20,000 Leagues Under the Sea is a 1997 television film directed by Michael Anderson and starring Ben Cross as Captain Nemo. It premiered on March 23, 1997. Based on the 1870 novel Twenty Thousand Leagues Under the Seas by Jules Verne, it is most notable for replacing the character of Professor Aronnax's manservant, Conseil, with the Professor's daughter, Sophie, who disguises herself as a boy so that she may accompany her father aboard USS Abraham Lincoln; she becomes the apex of a love triangle involving Captain Nemo and Ned the harpooner. The film was produced by Hallmark Entertainment.

==Cast and characters==
- Richard Crenna as Professor Aronnax
- Ben Cross as Captain Nemo
- Paul Gross as Ned Land
- Julie Cox as Sophie Aronnax
- Michael Jayston as Admiral John E. Sellings
- Jeff Harding as Captain Michael Farragut

== Production ==

Executive producer Robert Halmi Sr. said that he wanted the film to be more positive than the original novel in order to make it more accessible to children.

== Critical reception ==

The film was generally poorly received.

Variety described the film as being "not quite that bad". They praised the film's photography and said that film's special effects "almost made the film worth watching."
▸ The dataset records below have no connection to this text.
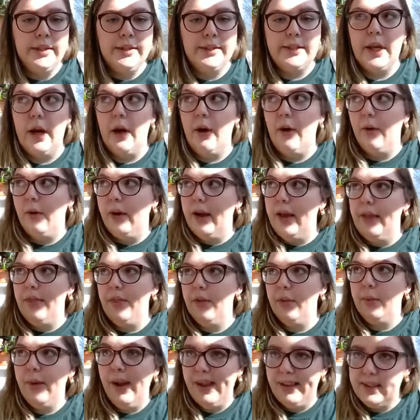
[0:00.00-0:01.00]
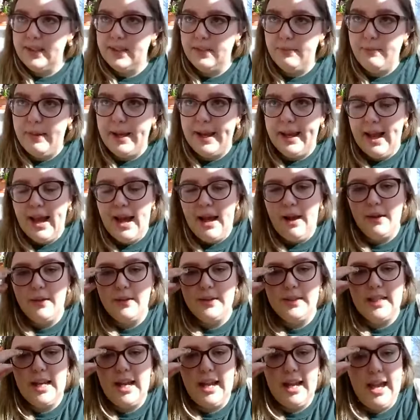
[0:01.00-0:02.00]
So in the rest of my
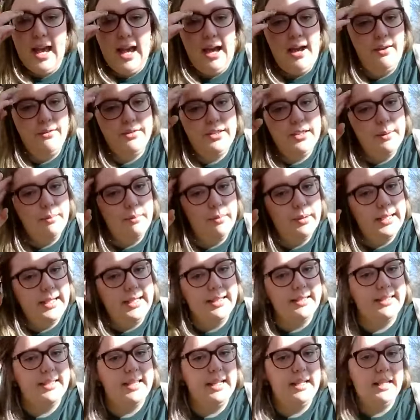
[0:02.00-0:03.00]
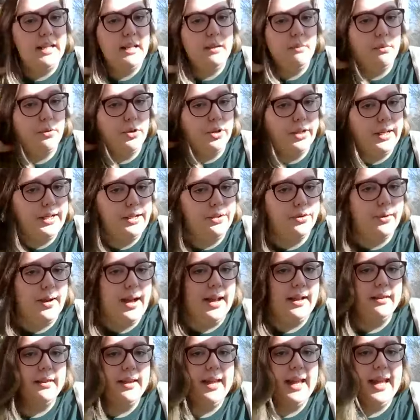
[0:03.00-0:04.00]
house, I have some plants that need more
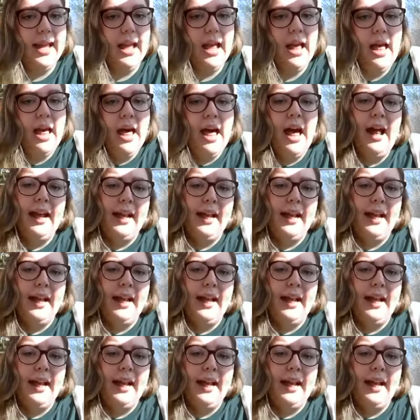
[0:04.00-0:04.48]
indirect light,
The Washington Post described the film as being "the next worse thing" to the seasonal flu. The film was criticized for lacking a sense of adventure or action. Richard Crenna and Ben Cross were both described as being miscast in their roles, and the replacement Professor Aronnax with his feminist daughter in the story was also criticized as being transparent and forced. The film's special effects were also criticized.